## Task instructions
Though the records contain pictures, copy none of them; repeat exactly the lines from the one with "[25:44.28-25:45.28]" to the end.

[Stored items]
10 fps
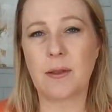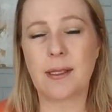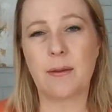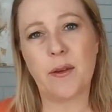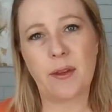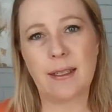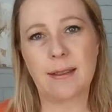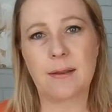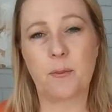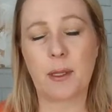Some of
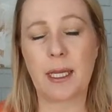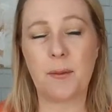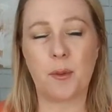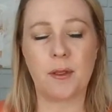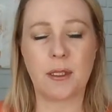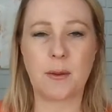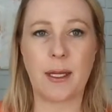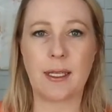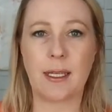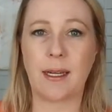these people,
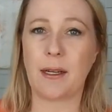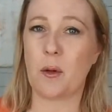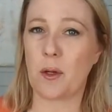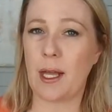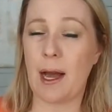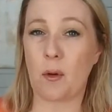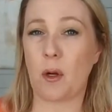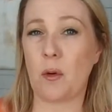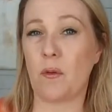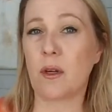depending on how
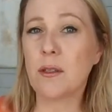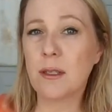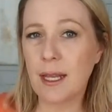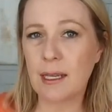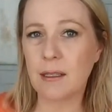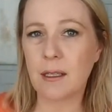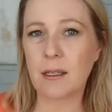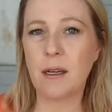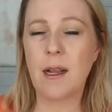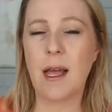covert they
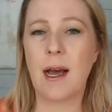are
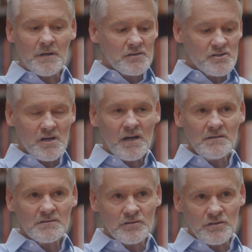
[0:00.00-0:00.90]

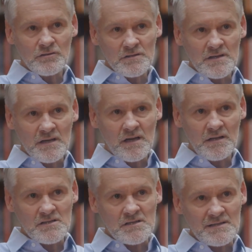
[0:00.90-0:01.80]
Child
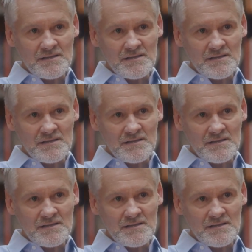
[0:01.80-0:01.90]
neuropsychology is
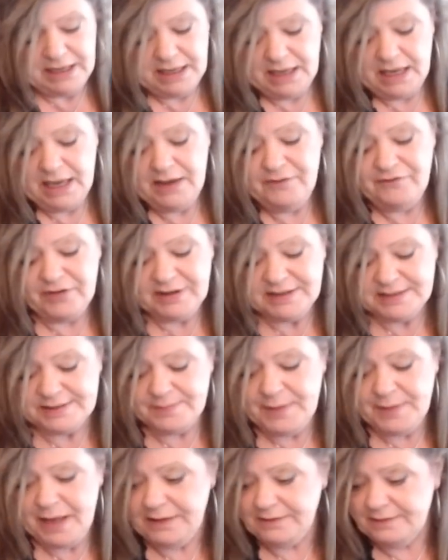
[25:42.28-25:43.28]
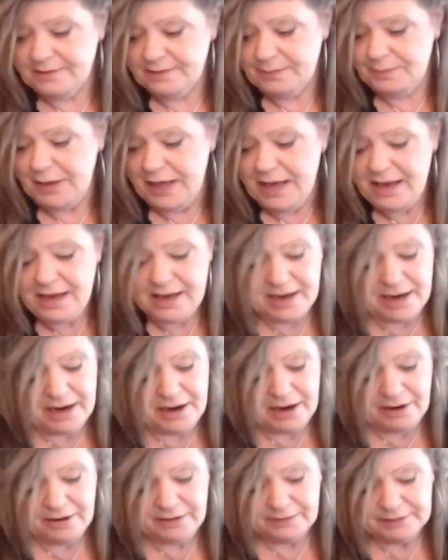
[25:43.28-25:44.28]
If it's meant to be
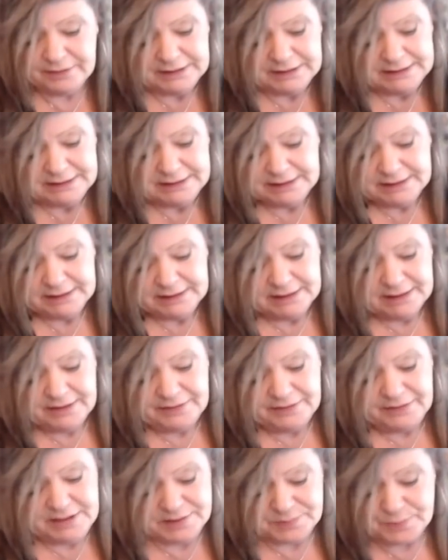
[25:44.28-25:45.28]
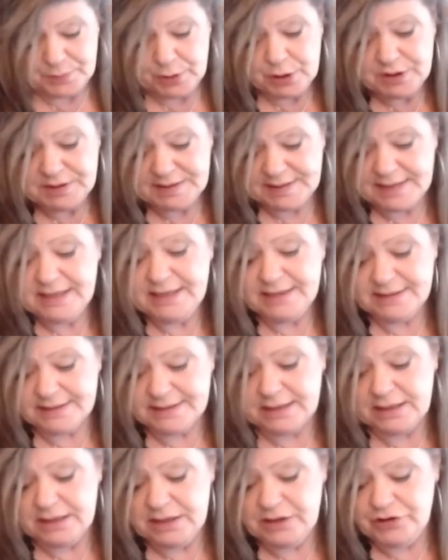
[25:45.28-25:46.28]
here, this person is
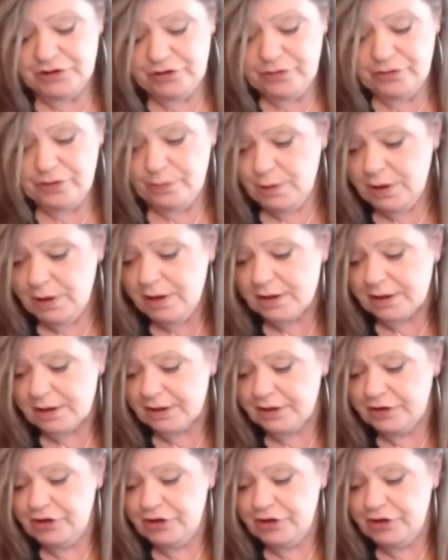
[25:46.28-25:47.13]
going to do the work.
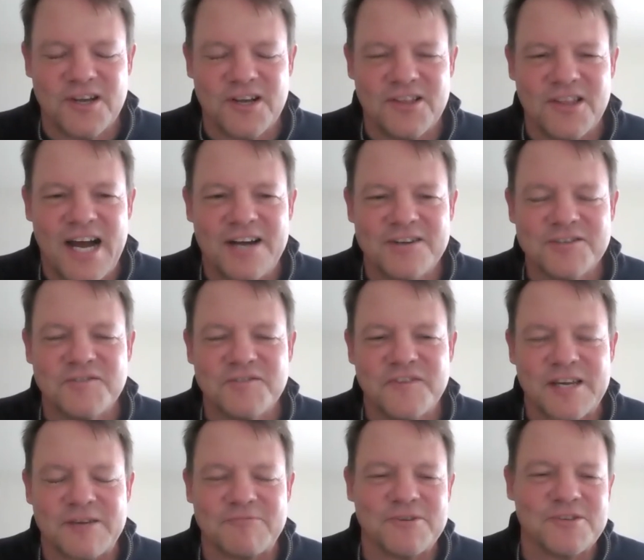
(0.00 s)
allows
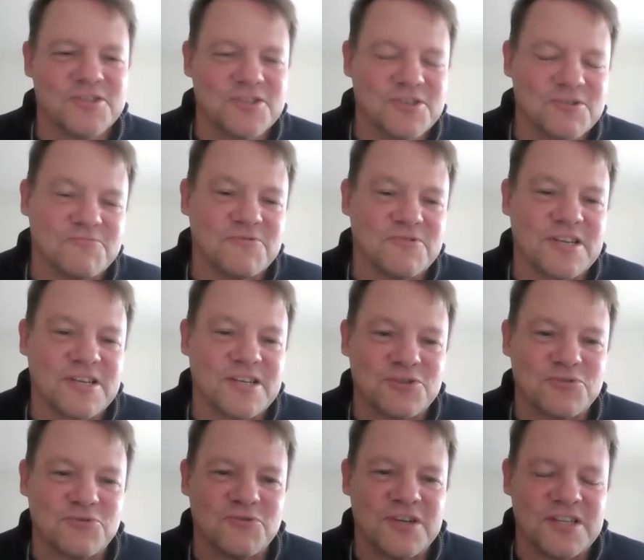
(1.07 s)
families to really
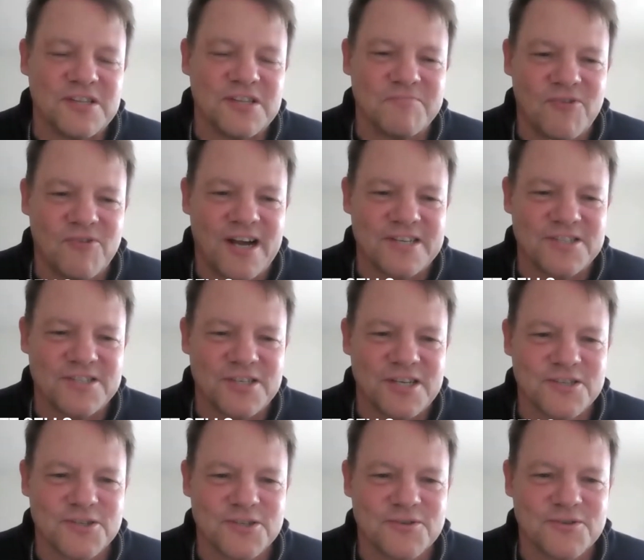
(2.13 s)
enjoy the
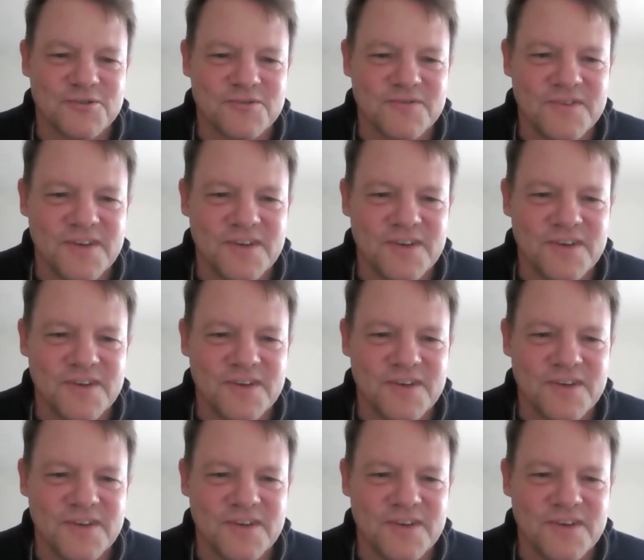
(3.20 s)
process.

## Answer below
[25:44.28-25:45.28]
[25:45.28-25:46.28]
here, this person is
[25:46.28-25:47.13]
going to do the work.
(0.00 s)
allows
(1.07 s)
families to really
(2.13 s)
enjoy the
(3.20 s)
process.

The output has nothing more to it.